Habertürk
    Takipde Kalın!
      Günlük gelişmeleri takip edebilmek için habertürk uygulamasını indirin
        Anasayfa Özel İçerikler Nagehan Alçı İyi ki bu deprem oldu
        Sesli Dinle
        0:00 / 0:00

        Bir gün öncesinde sinyal vermeye başlayan belim dün sabah uyandığımda beni yatağa çakmış, bırakın seyahat etmeyi evde salondan mutfağa yürümek işkence haline gelmiş olmasa İstanbul sallanırken Meclis’teki 23 Nisan resepsiyonuna katılmak üzere Ankara’ya gitmek için ya hazırlanıyor ya da yola çıkmış olacaktım.

        Ama planımı ağrılarım yüzünden iptal etmek zorunda kaldım ve saat 12.53’te arkamda sıcak su torbam ile boylu boyunca yatarken karyolam sallanmaya başladı…

        Önce yanımda uyuyan bizim tembel Pamuk sandım.

        Arada sırada hareket eder Pamuk Hanım.

        Genelde ya yemek ya tuvalet ya da temizlenmek için.

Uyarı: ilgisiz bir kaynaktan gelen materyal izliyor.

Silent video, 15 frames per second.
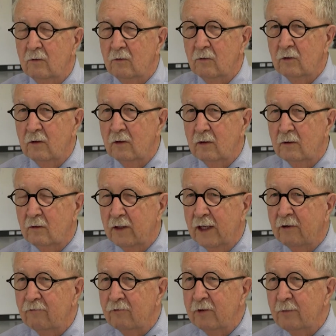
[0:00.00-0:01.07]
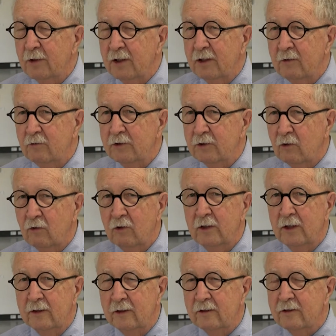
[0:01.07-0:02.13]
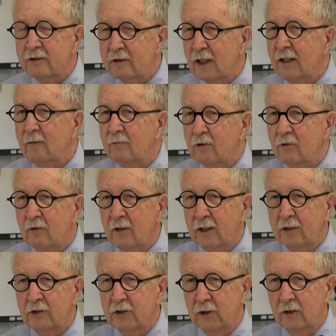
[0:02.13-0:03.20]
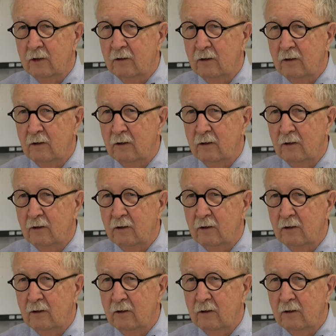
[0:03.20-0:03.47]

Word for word: we're, everybody was going in the same direction.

        Büyük bir ciddiyetle patilerini yalamaya başlayınca genelde yatak epey sallanır.

        Ben başta Pamuk yine öyle sandım. Sağdan sola dönmek işkence olduğu için bakamıyorum da…

        Sonra içeriden kızların sesleri geldi.

        Bir de ne göreyim, ellerine ayakkabılarını almışlar panik içinde bir yandan beni çağırıyor diğer yandan asansöre koşuyorlar.

        O sırada 13 saniye geçmiş ki sarsıntı bitti.

        Evde tatbikat yapın

        Çocuklara defalarca deprem konusunda konuşma yaptığım halde hala refleks olarak asansörle kaçmayı düşündüklerine göre sadece anlatmak yetmez, bu işin provasını da yapmak gerekir.

        Bir daha ne yapmaları gerektiğini söyledim… Sakin kalınacak, yatak ya da ağır bir koltuğun önünde cenin pozisyonu alınacak vs vs..

        Fakat akut zamanlarda bu konuşmak yeterli olmadığına göre yapılacaklar listesi hazırlayıp evin duvarlarına asmaya ve arada tatbikat zamanı belirlemeye karar verdim.

        Depremin ardından medyaya bakıp bana gelen telefonları cevaplamaya başlayınca etraftaki paniğin bizim evdekinin kat kat üzerinde olduğunu anladım.

        Özellikle İstanbul’un güneyine doğru çok ciddi bir sarsıntı hissedildiği için insanlar çok korkmuş.

        Faydalı korku

        Bence bu çok faydalı bir korku.

        99 depreminde AKUT’un gizli kahramanlarından biri olan arkadaşımla konuşurken bana dün “Nagehan keşke böyle uyarıcı ve hasarsız depremler 6 ayda bir olsa, yapılması gerekenleri sadece deprem ertesi konuşuyoruz en azından bu gerçeği unutmaz belki daha çok hazırlık yaparız” dedi.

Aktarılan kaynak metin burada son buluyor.